▸ Exercise: The listing, minus its pictures, is to be given again exactly.

▸ Task material:

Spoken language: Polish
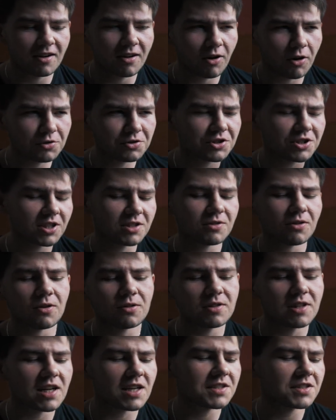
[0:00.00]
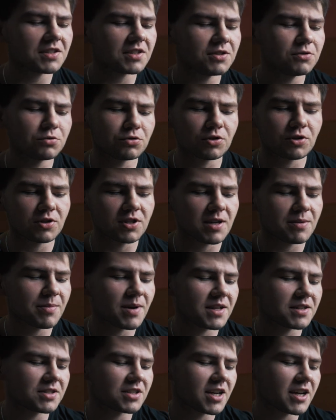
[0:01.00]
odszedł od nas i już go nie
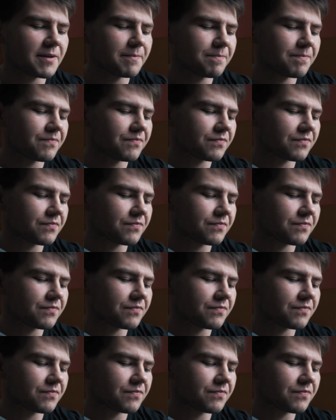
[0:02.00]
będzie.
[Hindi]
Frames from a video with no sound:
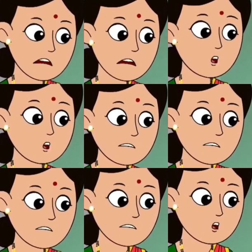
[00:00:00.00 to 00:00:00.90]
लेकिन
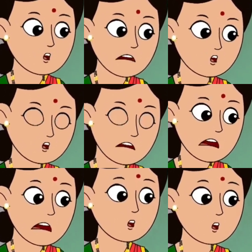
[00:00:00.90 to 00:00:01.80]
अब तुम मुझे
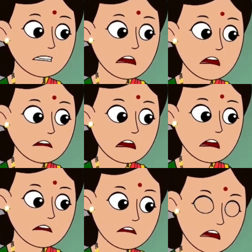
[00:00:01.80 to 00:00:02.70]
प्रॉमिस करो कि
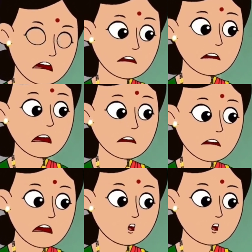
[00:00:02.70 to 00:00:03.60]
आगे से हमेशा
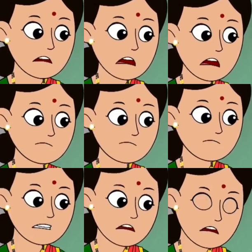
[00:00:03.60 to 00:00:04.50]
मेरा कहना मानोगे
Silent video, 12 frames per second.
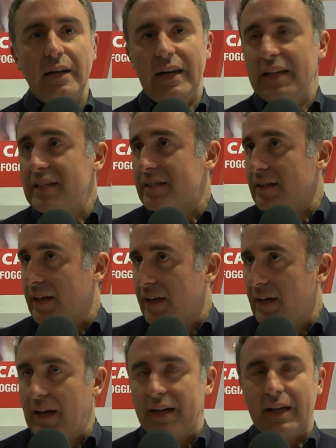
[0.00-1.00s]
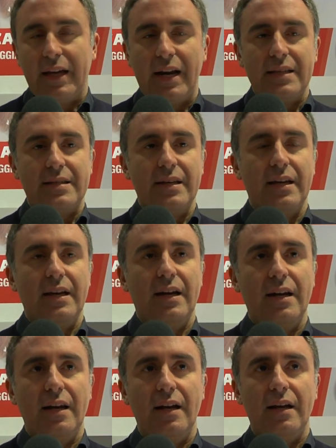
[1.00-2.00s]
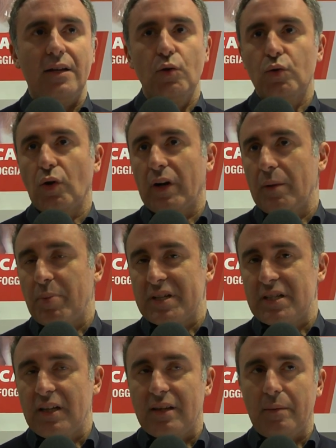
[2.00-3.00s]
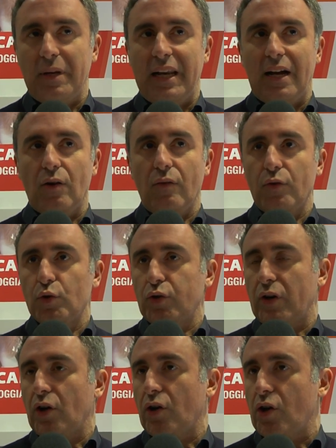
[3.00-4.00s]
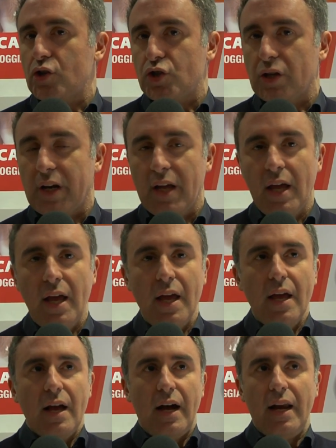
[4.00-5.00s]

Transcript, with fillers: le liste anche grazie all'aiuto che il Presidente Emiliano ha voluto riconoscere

▸ Expected answer:
Spoken language: Polish
[0:00.00]
[0:01.00]
odszedł od nas i już go nie
[0:02.00]
będzie.
[Hindi]
Frames from a video with no sound:
[00:00:00.00 to 00:00:00.90]
लेकिन
[00:00:00.90 to 00:00:01.80]
अब तुम मुझे
[00:00:01.80 to 00:00:02.70]
प्रॉमिस करो कि
[00:00:02.70 to 00:00:03.60]
आगे से हमेशा
[00:00:03.60 to 00:00:04.50]
मेरा कहना मानोगे
Silent video, 12 frames per second.
[0.00-1.00s]
[1.00-2.00s]
[2.00-3.00s]
[3.00-4.00s]
[4.00-5.00s]

Transcript, with fillers: le liste anche grazie all'aiuto che il Presidente Emiliano ha voluto riconoscere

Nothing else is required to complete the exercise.